Opinion

Commentary: A battle of merry vs. happy

Has the Triangle become the latest battleground in the "War on Christmas"?

That's one reading of UNC-Chapel Hill's ban on holiday displays at its two main libraries.

In a move that strikes many as grimly Dickensian, the twinkling trees that had long graced the Wilson and Davis libraries in December have become ghosts of Christmas past.

Officials said queries and concerns from patrons and librarians pushed them to ax the tree.

"We strive in our collection to have a wide variety of ideas," said Sarah Michalak, associate provost for university libraries. "It doesn't seem right to celebrate one particular set of customs."

Of course, by assuaging one group, she angered another.

Feeling the heat from scores of people questioning him about the ban, UNC-Chapel Hill Chancellor Holden Thorp tried to cool the flames by issuing a public statement.

Noting that the library had instituted the ban – not the school – he observed that Christmas-related displays – from the decorated facade of Memorial Hall to the "Christmas wreath with a Carolina-blue ribbon on it in the Student Union" – still swaddle the school.

"Christmas is recognized on this campus," he wrote. "Have a joyous Christmas."

Christmas holds strong

Thorp's comments, especially his fearless invocation of Christmas not once but thrice, underscore the bogus nature of the "War on Christmas" trumpeted by Bill O'Reilly and other shouting-heads.

From the moment our Snickers-induced bellyaches subside after Halloween, we are force-fed a smorgasbord of holiday symbols: mangers, wreaths, ugly sweaters, iPods, Webkinz and GPS systems. The air is filled with the "S" words that define the season: Santa, sale and, once in a while, even savior.

The American Christmas – three parts commercial juggernaut, one part sacred celebration – is thriving.

Even as we debunk those who cry war, we shouldn't dismiss their claims. They may be aiming at the wrong target, but their angst reflects the deep strengths and inevitable tensions that shape American history.

Change as tradition

The power and paradox of the ideals that have always bound our nation is that they are remarkably fluid and set in stone. Change is our bedrock tradition.

Since the first colonist landed here, America's story has been a tale of people insistently re-imagining themselves and their nation.

Immigrants from far-flung corners of the globe – including my ancestors from England, Scandinavia and Italy – brought new customs, ideas and hopes.

Many of them faced hateful hostility. But acknowledging that painful past should not blind us to the primary direction of American society, which has been toward an ever-expanding sense of inclusion. Just ask President-elect Obama.

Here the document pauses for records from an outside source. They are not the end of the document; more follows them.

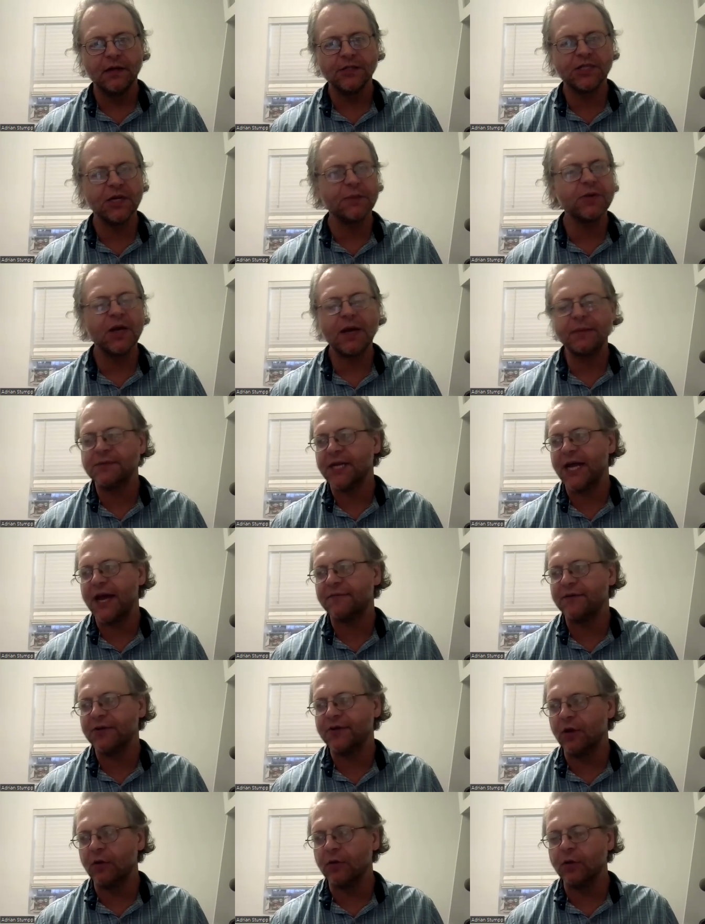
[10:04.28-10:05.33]
Sometimes I
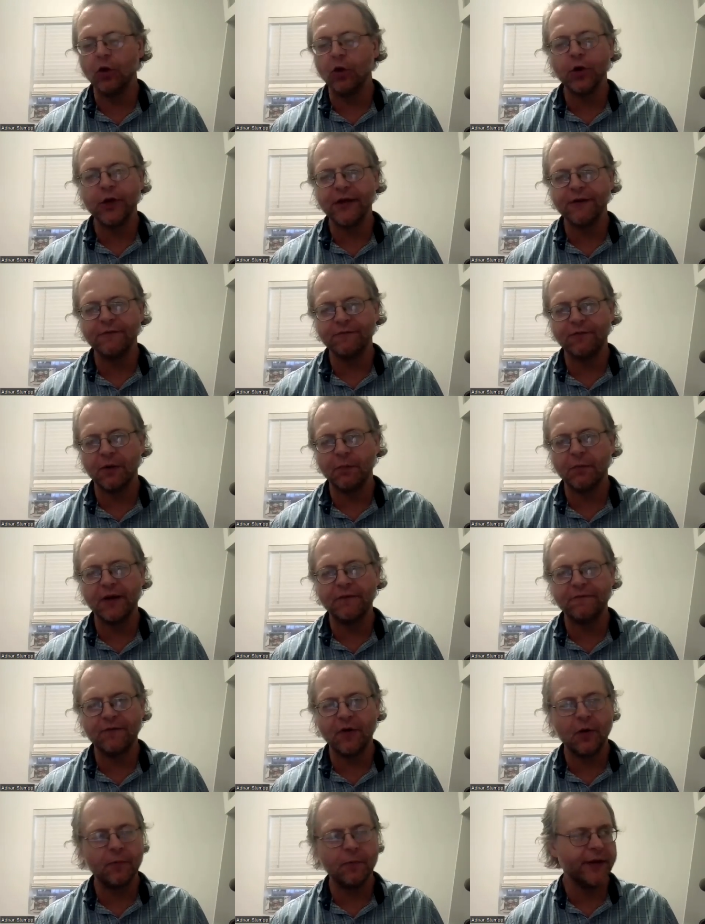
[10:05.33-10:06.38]
have to go looking for my
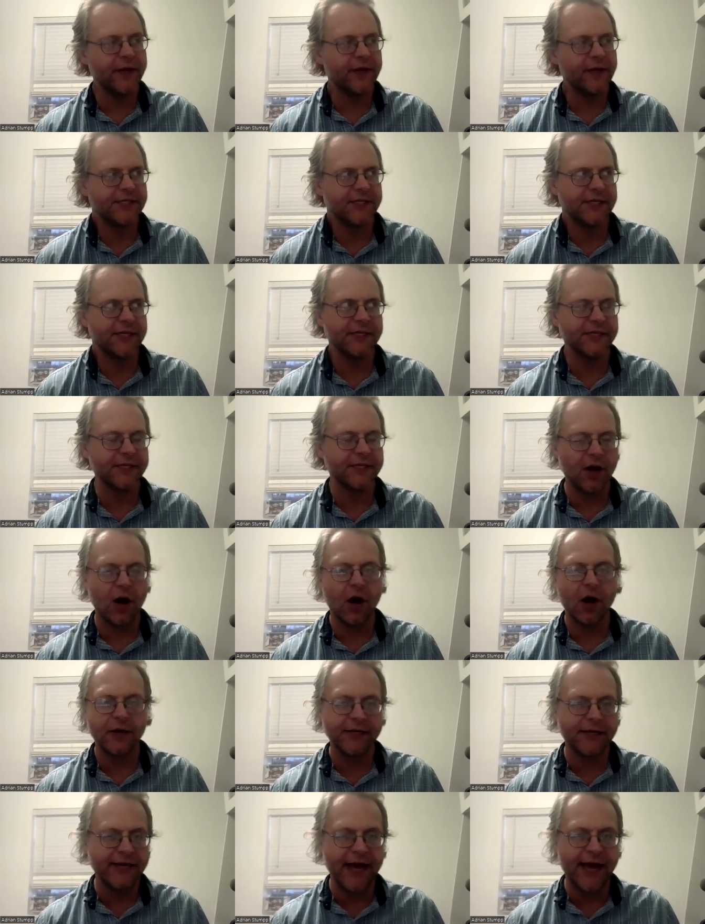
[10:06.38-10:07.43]
phone because it has
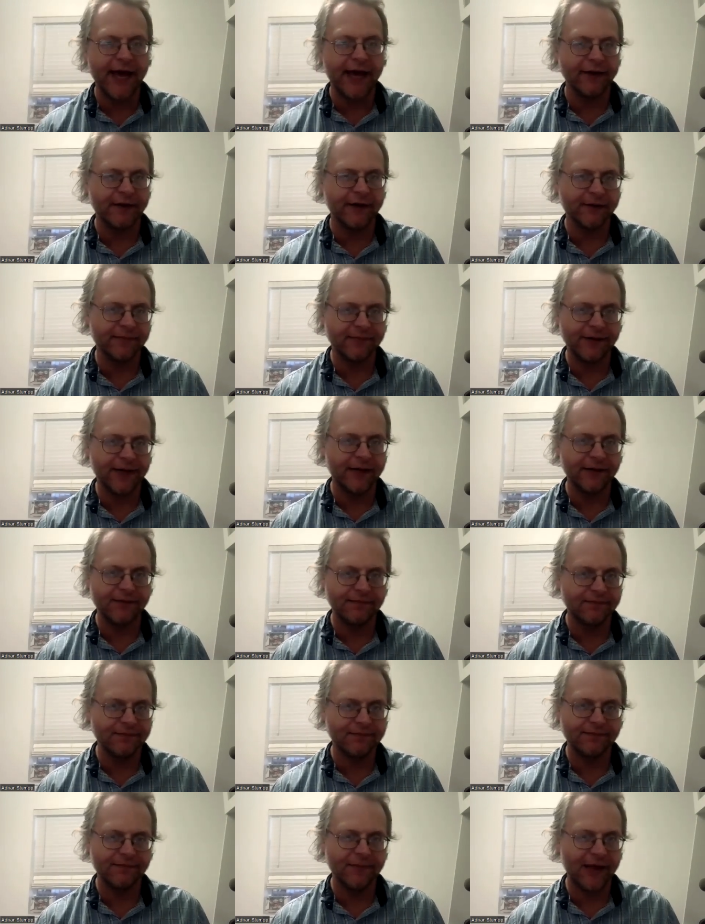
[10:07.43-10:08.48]
gone dead
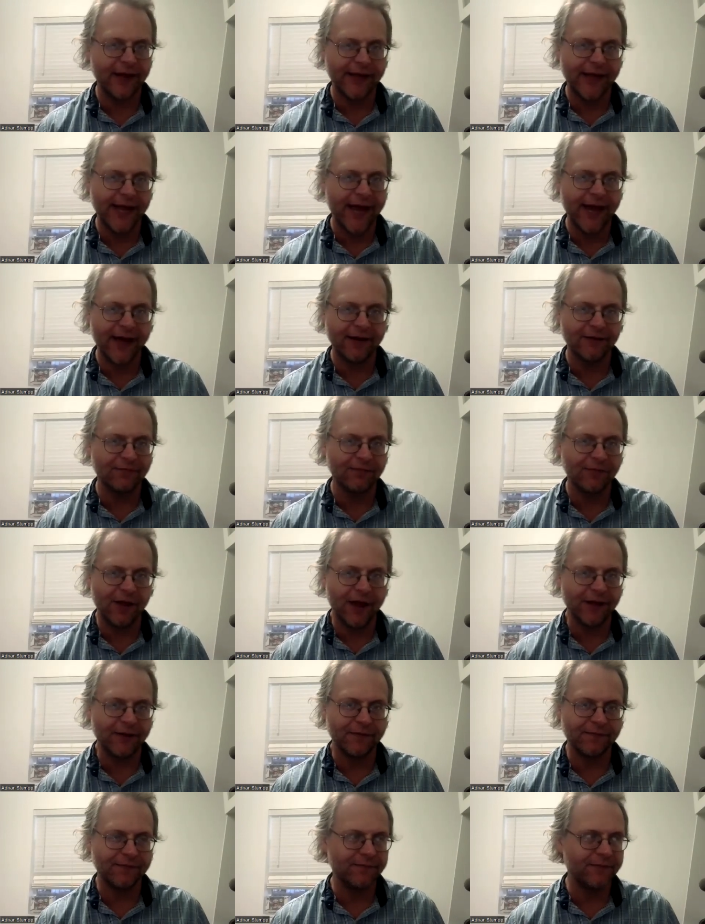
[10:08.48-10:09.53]
and I can't
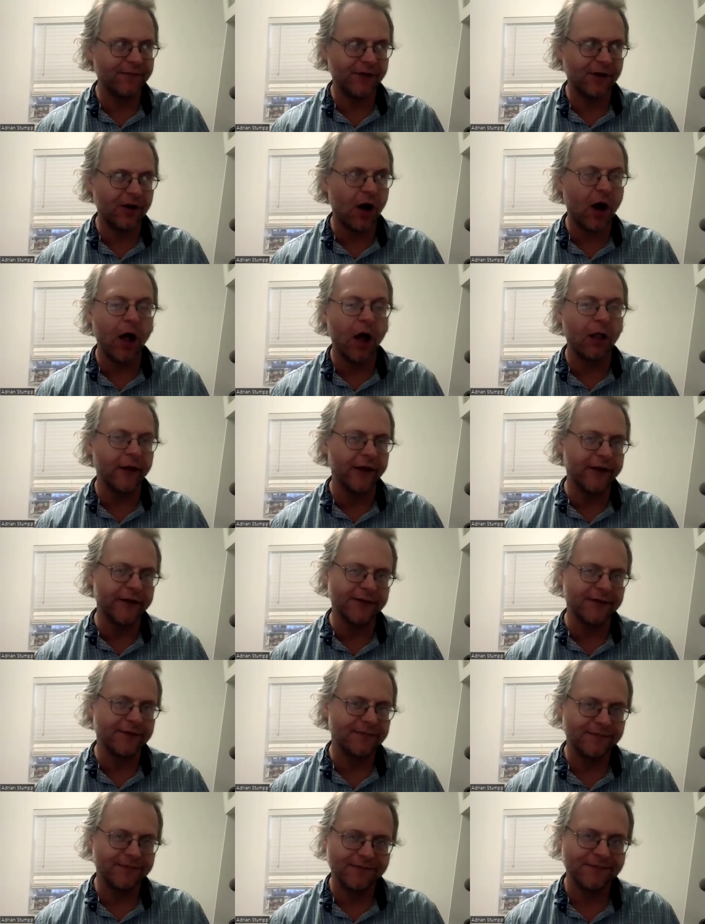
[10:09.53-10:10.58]
like call
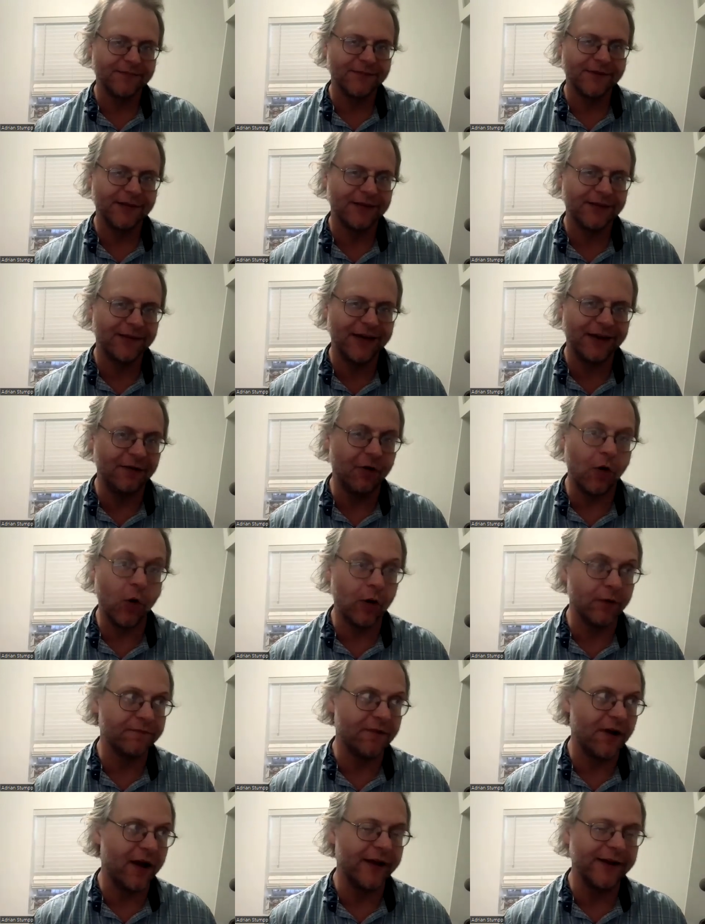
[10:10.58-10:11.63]
it and
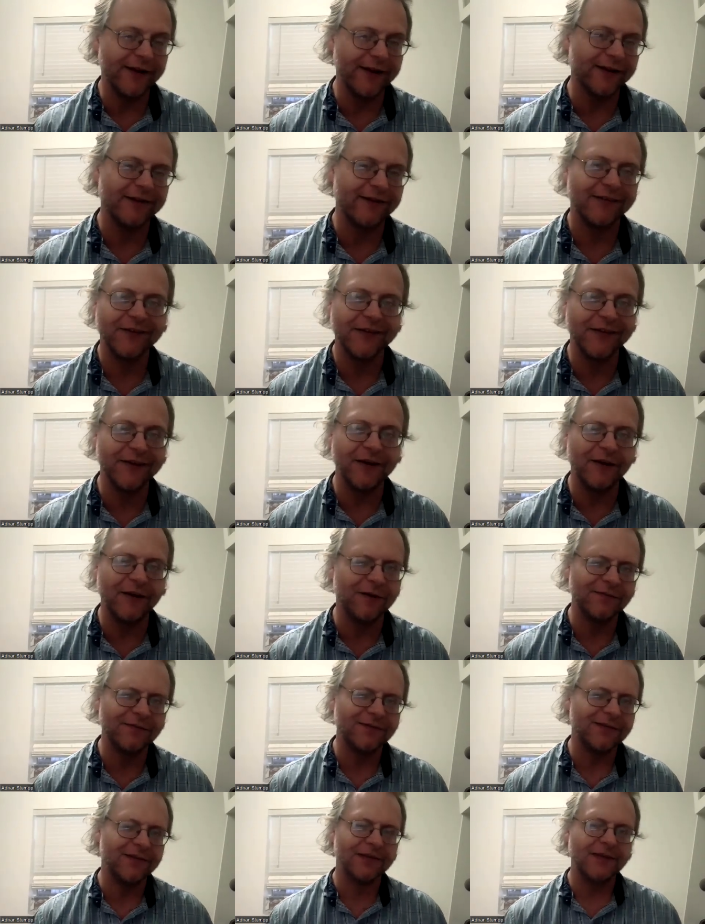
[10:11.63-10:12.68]
or find it, you know.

Our history has been so inspiring and tortured precisely because change is almost always discomfiting. Even as we embrace the idea of it, its reality is often hard to swallow. This is natural and probably unavoidable, which is one reason that immigration is always a hot-button issue.

In the past, the larger culture tended to cut the traditionalists too much slack, defending their opposition to change. In recent decades, the tide has shifted. Nowadays, we are more likely to ascribe dark motives of bigoted small-mindedness to people who, in their all-too-human way, want some things to stay the same. We should not celebrate this impulse, but neither should we reflexively demonize it.

The UNC Christmas tree kerfuffle is a telling illustration of this dynamic. For many, trees have been lovely adornments for the season. Their appearance each December conjured warm memories and the call of their better angels. In an increasingly rootless world, the trees were grounded in tradition.

Who could argue with that?

At first glance, no one should. Except that Christmas trees are not just fragrant ornaments. They are also powerful symbols of community.

Very different views

For those who celebrate the holiday, Christmas trees convey a sense of belonging. As Michalak suggested in defending the holiday display ban, they send the signal that the world shares values and customs with those who celebrate Christmas.

Christmas trees can send the opposite message to non-Christians. The ubiquitous pines are reminders of traditions they do not share. The sight of these trees is probably not a traumatic experience for them. But I understand why some of them (as well as Christian sympathizers) think there ought to be fir-free public spaces.

An editorial in The Daily Paper argued that instead of banning holiday displays, the library should supplement them with the symbols of Hannukah, Kwanzaa and other winter rites. This solution ignores the fact that many Americans have no faith at all.

In all honesty, I might feel differently if the tree-cutters were truly engaged in a war on Christmas, attacking every symbol and arguing (heaven forbid!) that Dec. 25 should no longer be a national holiday.

But in our Noel-saturated world, the removal of a tree here or a crèche there seems a small accommodation to make. I know why this change bothers some, but they're mistaking a tree for the forest.

Those mulling this controversy should recall some recent history. Just a few decades ago, "Merry Christmas" was the common December greeting in our nation. But as long marginalized groups demanded recognition and equality, and mainstream culture became more sensitive to their claims, "Happy holidays" became de rigueur.

Those simple words send a powerful message about respect. They remind us that the best American tradition is embracing change that makes room enough for everybody. Happy holidays!